_INSTRUCTIONS TO FOLLOW_. Transcribe the entries below without changing a word, and omit every picture.

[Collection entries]
- - -

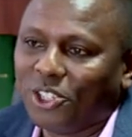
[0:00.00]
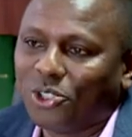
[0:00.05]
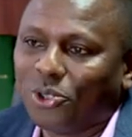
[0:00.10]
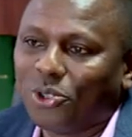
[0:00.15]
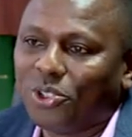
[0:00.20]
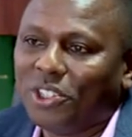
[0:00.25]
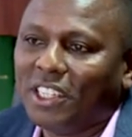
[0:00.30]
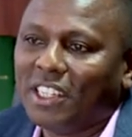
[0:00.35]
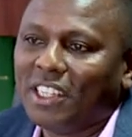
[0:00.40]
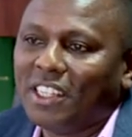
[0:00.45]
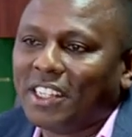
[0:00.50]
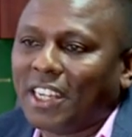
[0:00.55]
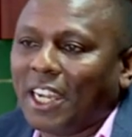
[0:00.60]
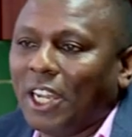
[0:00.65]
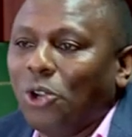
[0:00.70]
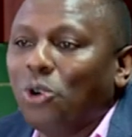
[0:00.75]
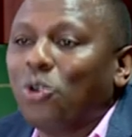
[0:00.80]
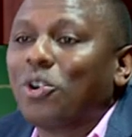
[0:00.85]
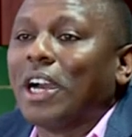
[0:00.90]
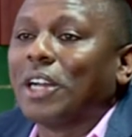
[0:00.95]
should
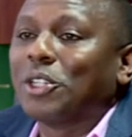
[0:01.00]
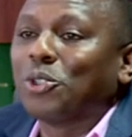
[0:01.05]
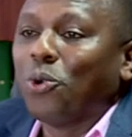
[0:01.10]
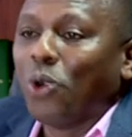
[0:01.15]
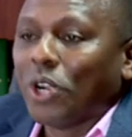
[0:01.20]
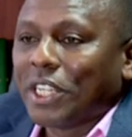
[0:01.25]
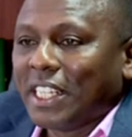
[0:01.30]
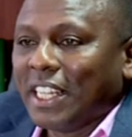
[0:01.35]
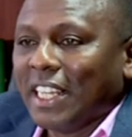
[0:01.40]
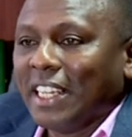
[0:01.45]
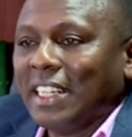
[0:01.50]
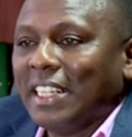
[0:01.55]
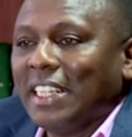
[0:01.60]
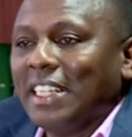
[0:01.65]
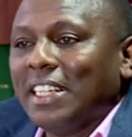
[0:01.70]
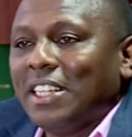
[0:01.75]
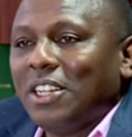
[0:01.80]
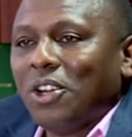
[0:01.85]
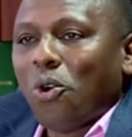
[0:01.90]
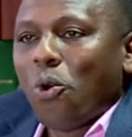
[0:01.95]
relook at what they
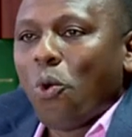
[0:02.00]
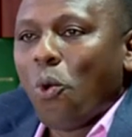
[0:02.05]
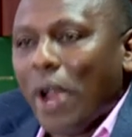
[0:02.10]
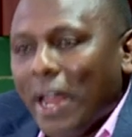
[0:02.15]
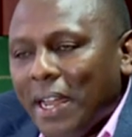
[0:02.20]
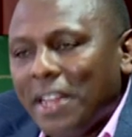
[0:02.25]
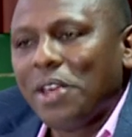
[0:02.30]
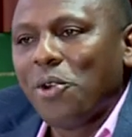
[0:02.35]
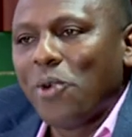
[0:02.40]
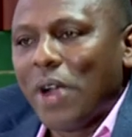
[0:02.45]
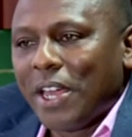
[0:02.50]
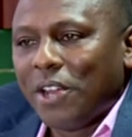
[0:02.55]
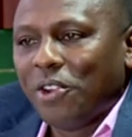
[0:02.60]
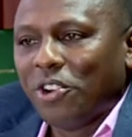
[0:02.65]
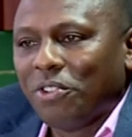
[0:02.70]
did when they were in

- - -

_TASK SOLUTION_.
[0:00.00]
[0:00.05]
[0:00.10]
[0:00.15]
[0:00.20]
[0:00.25]
[0:00.30]
[0:00.35]
[0:00.40]
[0:00.45]
[0:00.50]
[0:00.55]
[0:00.60]
[0:00.65]
[0:00.70]
[0:00.75]
[0:00.80]
[0:00.85]
[0:00.90]
[0:00.95]
should
[0:01.00]
[0:01.05]
[0:01.10]
[0:01.15]
[0:01.20]
[0:01.25]
[0:01.30]
[0:01.35]
[0:01.40]
[0:01.45]
[0:01.50]
[0:01.55]
[0:01.60]
[0:01.65]
[0:01.70]
[0:01.75]
[0:01.80]
[0:01.85]
[0:01.90]
[0:01.95]
relook at what they
[0:02.00]
[0:02.05]
[0:02.10]
[0:02.15]
[0:02.20]
[0:02.25]
[0:02.30]
[0:02.35]
[0:02.40]
[0:02.45]
[0:02.50]
[0:02.55]
[0:02.60]
[0:02.65]
[0:02.70]
did when they were in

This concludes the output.